US Agencies Ordered to Pinpoint Critical Software


The White House has ordered federal agencies to identify all the critical software in their systems and secure it.

The order was issued to the heads of executive departments and agencies on August 10 in a memo from the Office of Management and Budget’s acting director, Shalanda Young. Recipients were given 60 calendar days from the date of the memo’s publication to pinpoint the critical software. 

According to the memo, much of the software that the federal government relies on to perform its critical functions is “commercially developed through an often-opaque process that may lack sufficient controls to prevent the creation and exploitation of significant application security vulnerabilities.”

Young writes that this situation has resulted in “a pressing need to implement more rigorous and predictable mechanisms for ensuring that products function securely in the manner intended.”

In the memo, Young references guidance released by the National Institute of Standards and Technology (NIST) on what constitutes critical software. 
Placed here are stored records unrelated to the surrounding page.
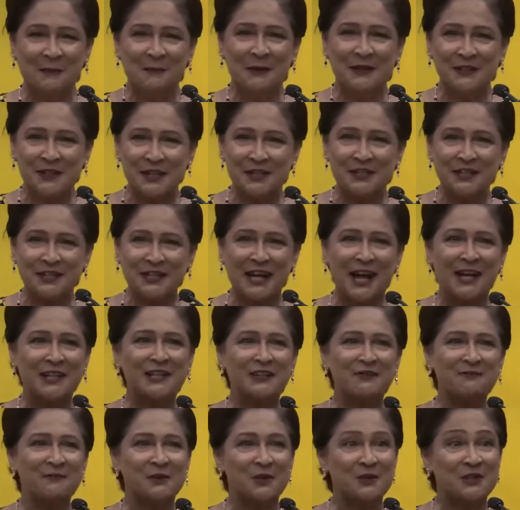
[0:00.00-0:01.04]
But this
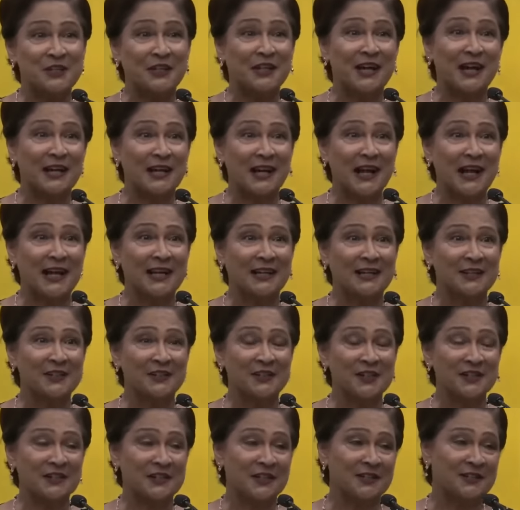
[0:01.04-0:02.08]
kind of music I like,
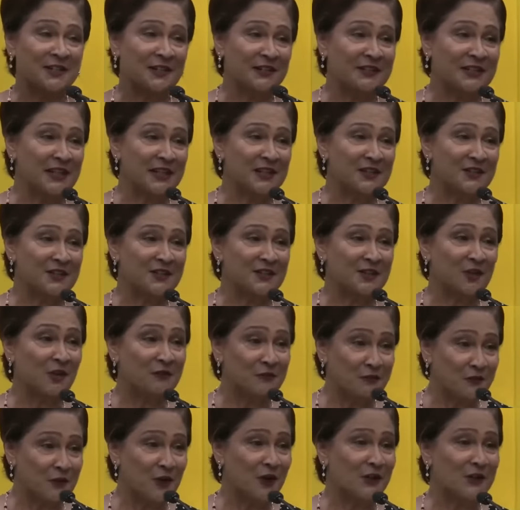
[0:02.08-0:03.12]
is I think it's
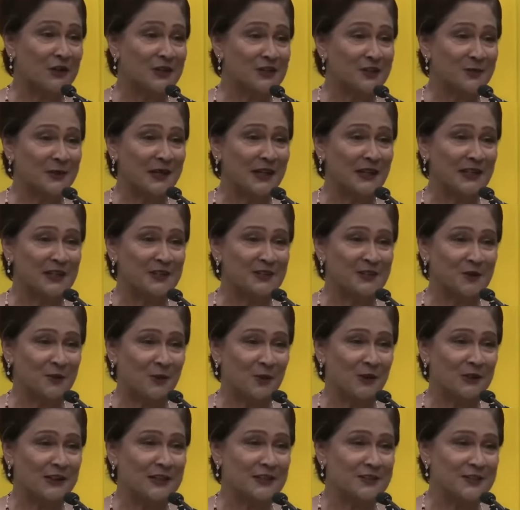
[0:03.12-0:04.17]
soft rock as well. It's
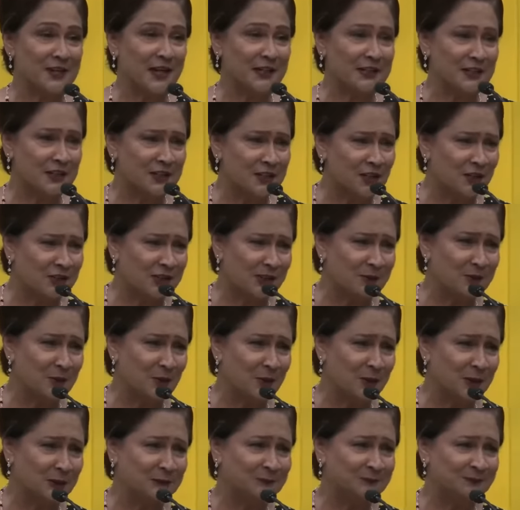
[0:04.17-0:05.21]
called, is that it, Dr.
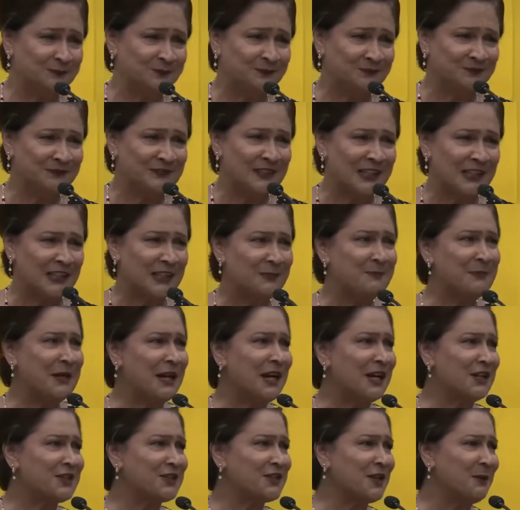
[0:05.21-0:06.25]
Bodo? Let me
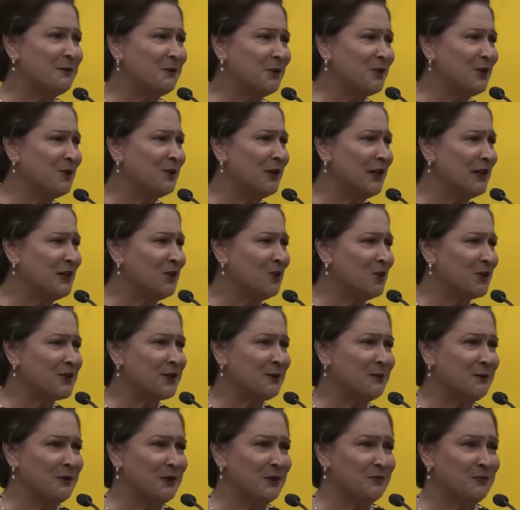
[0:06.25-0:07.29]
ask somebody who really knows
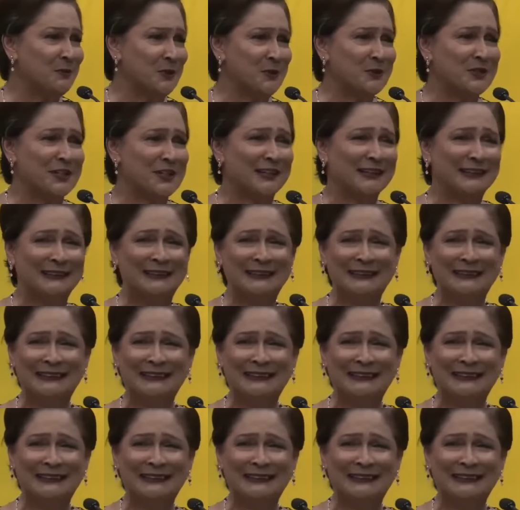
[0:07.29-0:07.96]
about music.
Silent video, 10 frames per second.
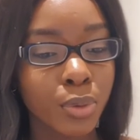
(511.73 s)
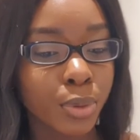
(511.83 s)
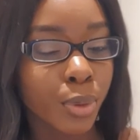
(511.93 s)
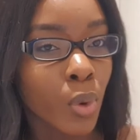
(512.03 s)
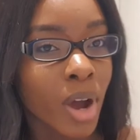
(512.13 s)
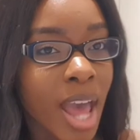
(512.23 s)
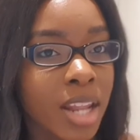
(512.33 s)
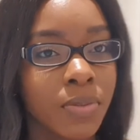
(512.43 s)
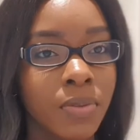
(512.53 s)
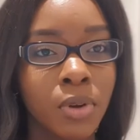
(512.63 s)
what kind
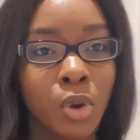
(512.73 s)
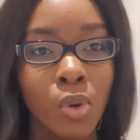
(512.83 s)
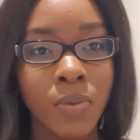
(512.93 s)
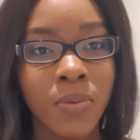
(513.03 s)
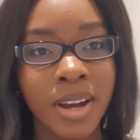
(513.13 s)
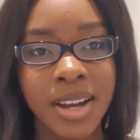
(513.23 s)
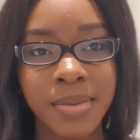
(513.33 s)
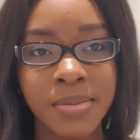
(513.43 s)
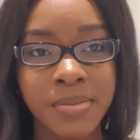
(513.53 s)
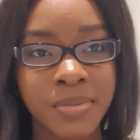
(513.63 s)
of law
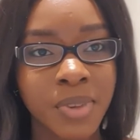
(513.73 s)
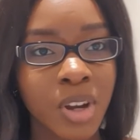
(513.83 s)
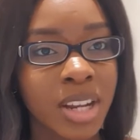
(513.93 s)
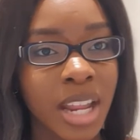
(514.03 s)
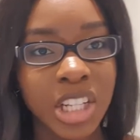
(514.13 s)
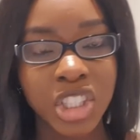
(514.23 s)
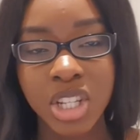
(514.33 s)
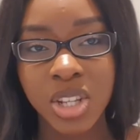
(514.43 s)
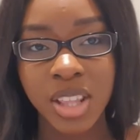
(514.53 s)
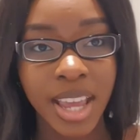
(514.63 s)
firm connections
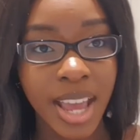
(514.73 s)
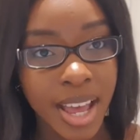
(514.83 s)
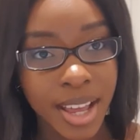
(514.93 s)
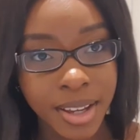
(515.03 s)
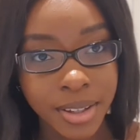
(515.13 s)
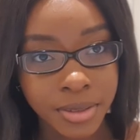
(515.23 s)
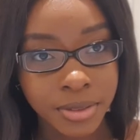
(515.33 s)
do they have.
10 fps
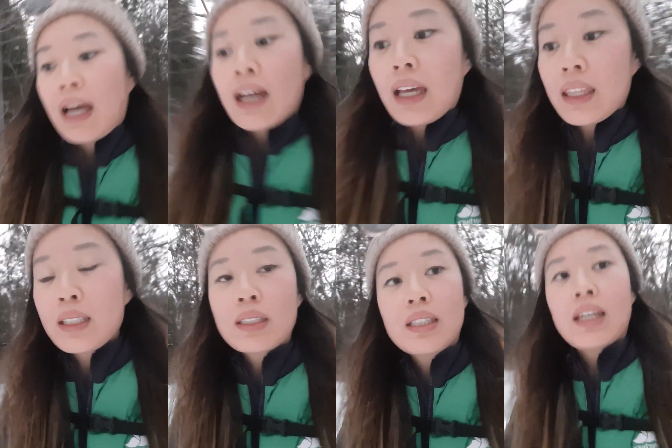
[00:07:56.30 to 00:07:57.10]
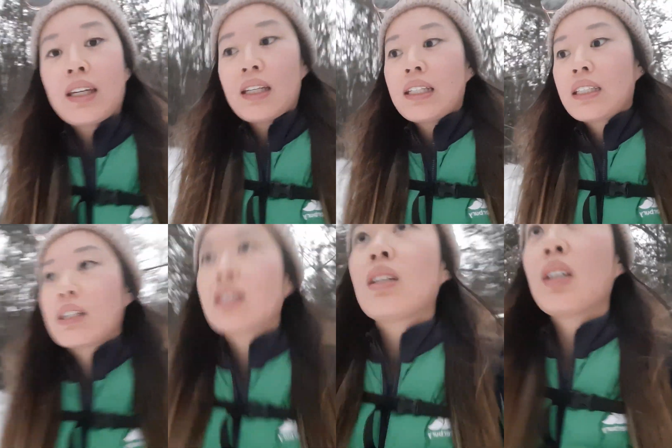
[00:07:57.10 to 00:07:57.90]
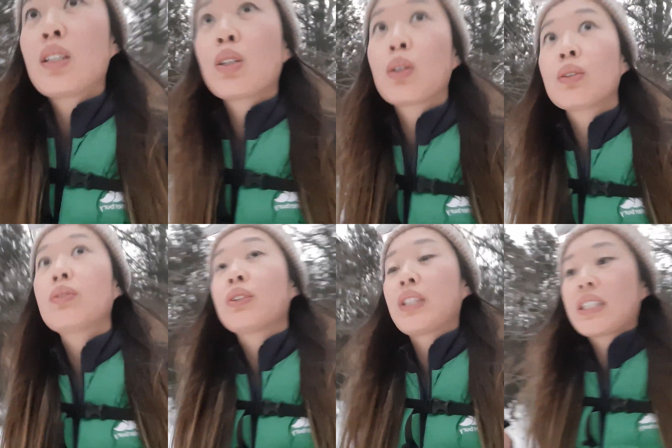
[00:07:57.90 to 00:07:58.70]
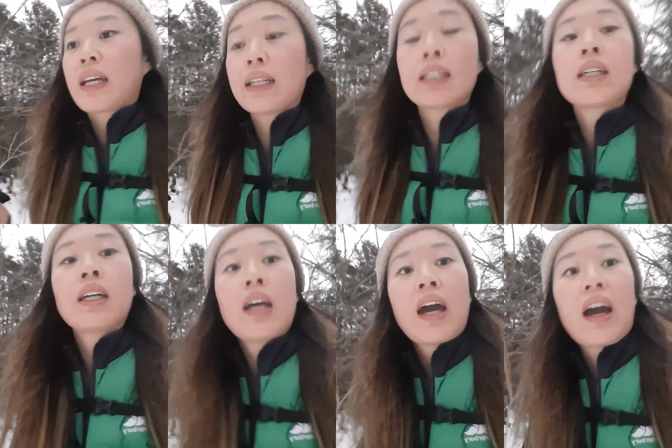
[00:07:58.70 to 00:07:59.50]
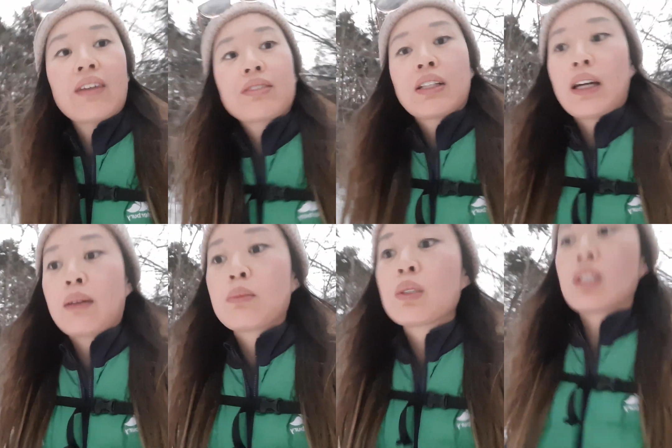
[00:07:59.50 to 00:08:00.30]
I think today in total for this hike, I've climbed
An executive order on Improving the Nation’s Cybersecurity, issued by President Joe Biden on May 12, 2021, directed NIST to publish a definition of the term critical software.

The resulting definition of critical software published by NIST in June described it as “any software that has, or has direct software dependencies upon, one or more components with at least one of these attributes:

• is designed to run with elevated privilege or manage privileges;

• has direct or privileged access to networking or computing resources;

• is designed to control access to data or operational technology;

• performs a function critical to trust; or,

• operates outside of normal trust boundaries with privileged access.”

After identifying their critical software, agencies have one year to implement critical software guidance security measures decided upon by NIST.

“The United States faces increasingly sophisticated malicious cyber campaigns that threaten the public sector, the private sector, and, ultimately, the American people’s security and privacy,” the memo states. 

“The federal government must improve its efforts to detect, identify, deter, protect against, and respond to these campaigns and their perpetrators.”